Occupational Injuries of Healthcare Workers
Nonwage Losses Associated with Occupational Injury Among Healthcare Workers
Hasanat Alamgir, PhD, MBA
University of Texas School of Public Health, San Antonio, TX
This study was designed to quantify the economic and quality of life consequences experienced by healthcare workers in Canada for the most common types of occupational injuries. Findings showed that many of these occupational injuries in healthcare workers are not usually captured or recorded in official workers' compensation statistics.
Biosafety and Environmental Microbiology
Public Health Risk from Legionella Pneumophila in Whirlpool Spas
Thomas Armstrong, PhD
TWA8HR Occupational Hygiene Consulting, LLC, Branchburg, NJ
Legionella bacteria thrive in warm water, such as in that of whirlpool spas and whirlpool spas' water mist. An estimated 10 to 20 percent of the community-acquired pneumonia cases (more than 60,000 deaths in the U.S. per year and 4.2 million treatments for pneumonia) may be caused by Legionnaires' disease.

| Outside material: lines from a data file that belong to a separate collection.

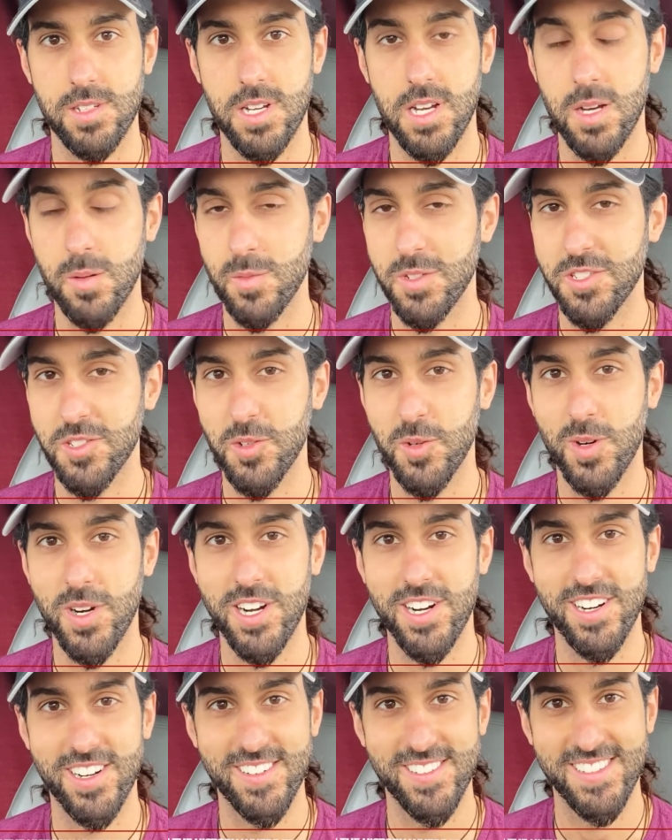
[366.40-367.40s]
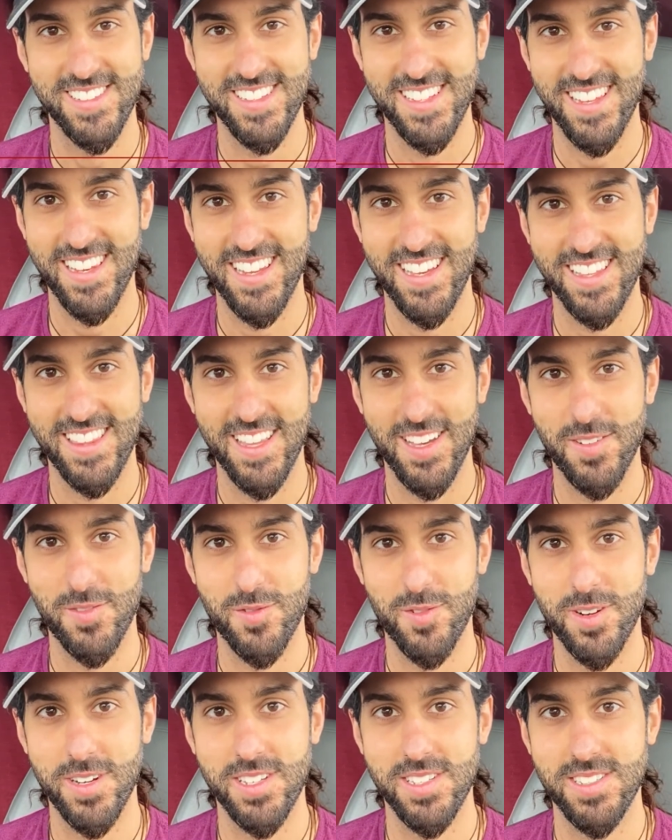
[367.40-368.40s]
Come as you are. I like that
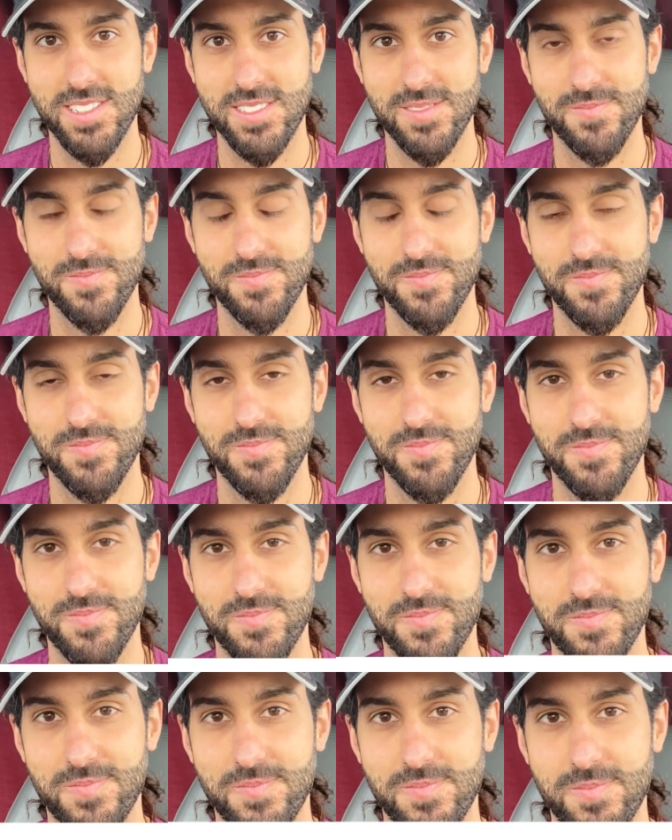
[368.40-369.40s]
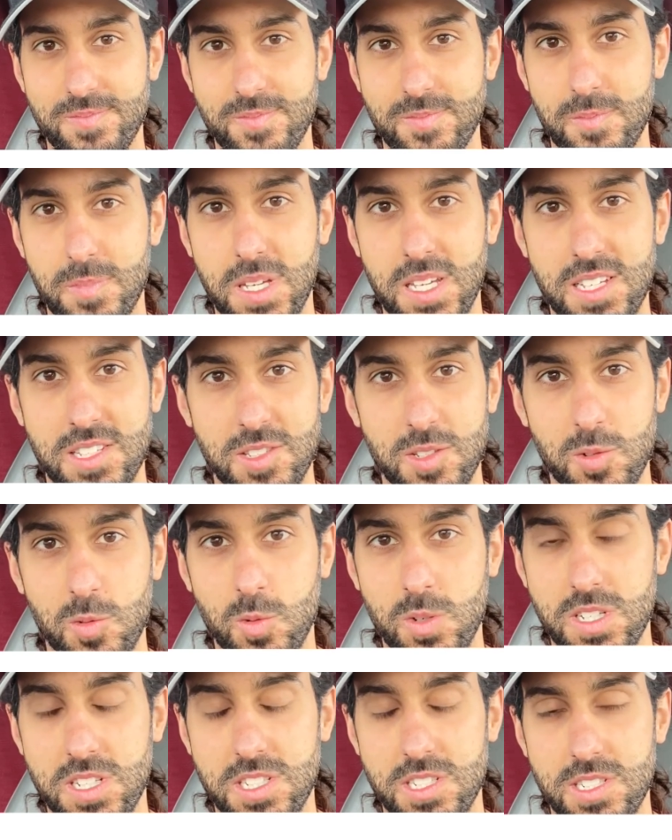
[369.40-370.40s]
phrase. Be as
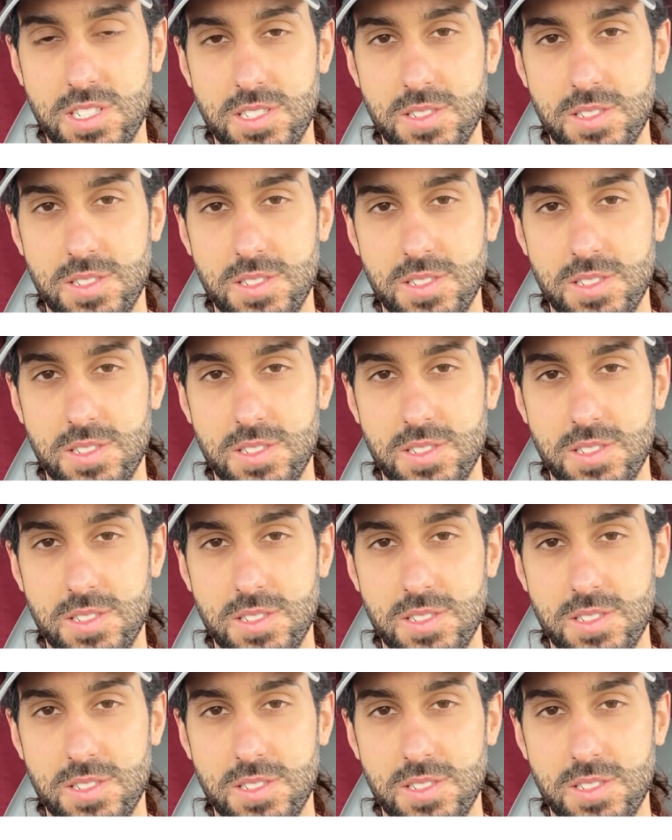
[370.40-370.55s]
you wish.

Protecting the Public and Workers
Employee Exposure to Air Contaminants After Hurricane Sandy
Kerry-Ann Jaggassar, MSc
ENVIRON, Boston, MA
This presentation will discuss how an industrial hygiene-based assessment was used to evaluate the risk of potential worker exposure to air contaminants of concern during the aftermath of Hurricane Sandy.
Lessons in CSR from Hurricanes Katrina and Sandy
William Sothern, MA, MS
Microecologies Inc., New York, NY
This presentation will look at the "reciprocal generosity paradigm" which, if embraced by businesses on a large scale, could promote substantial corporate investment in public health initiatives, while at the same time serving the interests of corporate stakeholders.
Noise Controls for Indoor and Outdoor Shooting Ranges
Stephen Katz, Academy Award winner
Stephen Katz & Associates, Los Angeles, CA
This case study examined the measurement of noise at shooting ranges using multiple high-level instrumentation microphones and a high-speed, multi-channel recorder.